我越想越是心塞,愈發覺得自己那幾日廚子的偽裝蹩腳又可笑至極,卻也不曉得自己到底是在氣什麼。
蕭濃情似乎坐在床頭看了我一會兒,然後悄無聲息地出門,也洗漱去了;不多時又回來,站在床頭窸窸窣窣地除下了衣物,瘦削許多的身影被映在陳舊的牆上,也同我一樣有幾分疲憊之色。
我裴家的小破宅子也就堪堪兩處居室,此時除了我爹的主屋空著,便是柴房和廚房,以蕭濃情的身份自然不可能委屈自己,又不願回府衙,看樣子是打定主意要與我同睡了。
我彆扭了一會兒,還是朝牆裡躺了躺,不動聲色地給他留出了些位置。
他似乎輕笑了一聲,像只柔軟的貓一樣爬上來,安靜地從身後抱住了我的脊背。熟悉的觸感和溫度令我不由得有些緊張,不過他顯然沒什麼其他意思,額頭抵在我的脖頸,呼吸很快變得勻長起來。
我鬆了口氣,稍稍挪了挪身子,本打算尋個更舒適些的姿勢入睡,卻又在聽到他的呼吸聲時驀地停下,眉毛也微微皺了起來。

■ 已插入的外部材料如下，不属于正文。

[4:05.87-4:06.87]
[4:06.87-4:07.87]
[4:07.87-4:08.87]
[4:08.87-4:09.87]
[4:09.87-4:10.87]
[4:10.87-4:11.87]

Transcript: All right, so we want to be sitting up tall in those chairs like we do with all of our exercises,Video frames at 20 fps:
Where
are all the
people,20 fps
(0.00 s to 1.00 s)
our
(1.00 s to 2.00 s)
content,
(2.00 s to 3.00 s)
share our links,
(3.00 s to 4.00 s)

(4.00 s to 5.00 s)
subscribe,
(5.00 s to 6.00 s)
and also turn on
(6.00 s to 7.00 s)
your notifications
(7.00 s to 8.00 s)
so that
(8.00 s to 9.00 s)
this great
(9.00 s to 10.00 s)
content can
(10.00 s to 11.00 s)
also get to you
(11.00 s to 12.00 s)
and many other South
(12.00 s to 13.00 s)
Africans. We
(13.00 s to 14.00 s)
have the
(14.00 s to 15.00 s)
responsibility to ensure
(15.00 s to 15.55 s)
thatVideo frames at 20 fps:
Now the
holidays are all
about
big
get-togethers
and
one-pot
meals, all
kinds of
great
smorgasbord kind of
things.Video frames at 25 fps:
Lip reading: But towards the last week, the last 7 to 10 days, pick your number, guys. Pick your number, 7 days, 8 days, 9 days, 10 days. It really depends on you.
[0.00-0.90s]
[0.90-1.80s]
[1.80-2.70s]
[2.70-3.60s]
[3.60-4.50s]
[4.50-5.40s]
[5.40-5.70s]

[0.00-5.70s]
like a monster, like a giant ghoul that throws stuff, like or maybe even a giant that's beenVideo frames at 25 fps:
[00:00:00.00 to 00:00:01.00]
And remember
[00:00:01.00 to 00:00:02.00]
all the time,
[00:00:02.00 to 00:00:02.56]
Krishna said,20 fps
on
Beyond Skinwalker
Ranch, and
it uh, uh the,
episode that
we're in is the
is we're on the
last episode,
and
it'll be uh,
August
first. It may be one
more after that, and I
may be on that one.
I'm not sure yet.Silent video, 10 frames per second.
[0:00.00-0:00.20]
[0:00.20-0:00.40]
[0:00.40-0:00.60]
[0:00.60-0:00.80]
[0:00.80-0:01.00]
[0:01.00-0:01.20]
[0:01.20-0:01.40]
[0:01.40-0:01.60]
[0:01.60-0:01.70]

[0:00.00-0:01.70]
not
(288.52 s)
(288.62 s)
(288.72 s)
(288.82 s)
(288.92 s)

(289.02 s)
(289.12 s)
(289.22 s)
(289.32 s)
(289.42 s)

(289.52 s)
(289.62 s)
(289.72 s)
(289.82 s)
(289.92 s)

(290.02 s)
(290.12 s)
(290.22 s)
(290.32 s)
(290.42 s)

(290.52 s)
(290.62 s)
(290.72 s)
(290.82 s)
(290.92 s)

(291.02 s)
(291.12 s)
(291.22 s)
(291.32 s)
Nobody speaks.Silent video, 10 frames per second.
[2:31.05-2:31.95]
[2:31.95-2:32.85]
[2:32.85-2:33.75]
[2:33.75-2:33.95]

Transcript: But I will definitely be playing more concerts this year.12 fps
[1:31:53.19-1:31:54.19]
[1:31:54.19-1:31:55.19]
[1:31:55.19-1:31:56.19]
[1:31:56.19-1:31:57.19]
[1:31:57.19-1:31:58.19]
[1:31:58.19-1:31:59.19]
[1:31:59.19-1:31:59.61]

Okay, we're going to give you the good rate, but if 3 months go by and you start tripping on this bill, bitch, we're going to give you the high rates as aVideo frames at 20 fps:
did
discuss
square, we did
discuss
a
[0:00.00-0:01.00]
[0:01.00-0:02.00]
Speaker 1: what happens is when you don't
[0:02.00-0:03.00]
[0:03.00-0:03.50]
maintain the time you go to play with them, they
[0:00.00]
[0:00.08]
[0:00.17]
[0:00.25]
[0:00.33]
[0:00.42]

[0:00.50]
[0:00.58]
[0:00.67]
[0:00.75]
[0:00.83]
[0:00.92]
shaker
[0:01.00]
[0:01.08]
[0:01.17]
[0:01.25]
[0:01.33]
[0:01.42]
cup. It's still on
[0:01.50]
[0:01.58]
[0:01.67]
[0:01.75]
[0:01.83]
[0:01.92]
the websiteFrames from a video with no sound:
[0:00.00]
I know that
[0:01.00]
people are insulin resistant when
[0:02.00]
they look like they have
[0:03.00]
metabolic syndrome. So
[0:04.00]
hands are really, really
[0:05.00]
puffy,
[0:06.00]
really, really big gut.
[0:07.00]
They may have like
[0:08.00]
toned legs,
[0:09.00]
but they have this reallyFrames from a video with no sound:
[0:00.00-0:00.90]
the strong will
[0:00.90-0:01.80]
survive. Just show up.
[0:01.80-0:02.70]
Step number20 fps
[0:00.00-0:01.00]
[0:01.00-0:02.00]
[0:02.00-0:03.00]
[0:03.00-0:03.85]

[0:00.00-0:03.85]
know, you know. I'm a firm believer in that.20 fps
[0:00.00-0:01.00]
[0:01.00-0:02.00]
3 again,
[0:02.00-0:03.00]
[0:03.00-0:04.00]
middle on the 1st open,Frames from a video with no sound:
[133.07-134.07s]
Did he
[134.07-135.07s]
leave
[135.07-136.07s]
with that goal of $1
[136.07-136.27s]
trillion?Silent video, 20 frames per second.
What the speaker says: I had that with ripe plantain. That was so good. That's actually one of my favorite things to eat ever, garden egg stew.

這不是正常習武之人的呼吸聲,反倒像是受過某種內傷、還未曾痊癒的帶病之人。
想到不久前在那堆木柴邊看到的血跡,我心頭便不由得一緊,見他似乎已經睡熟,就低下頭來拉過他還環在我腰間的手,輕輕搭在了他的手腕上。
不清楚蕭濃情這幾年都經歷了什麼,他若身體有恙,莫非是去年皇上那五十大板的緣故?
我醫術不精,摸著他的脈象左右也探不出個所以然來;正鬆了手暗暗琢磨著,脖頸上忽然有微熱的吐息拂過,蕭濃情的聲音也在耳邊模糊地響了起來。
「……我沒事。」他頓了一下,雙手又圈在了我的腰間,「只是這些日來天乾物燥,有些上火罷了。」
察覺到他方才其實一直醒著,全然將我的動作看在眼裡,我乜斜他一眼,皺眉道:「真的沒事?」
「真的。」
耳邊痒痒的,似乎是他的鼻尖在我耳後輕輕蹭了蹭。
我又拉過他的手腕細細探了一番,確定除了稍顯紊亂的呼吸聲外,倒是的確沒什麼重症的跡象;既然他說沒事,想也知道不會是什麼太大的病症,我終是放下心來,並不覺得他有向我隱瞞的可能。
畢竟他這會兒還在想與我複合,若身上當真有個什麼病痛,也沒道理會藏著掖著不去利用;我打了個哈欠不再接腔,眼皮也慢慢沉了起來。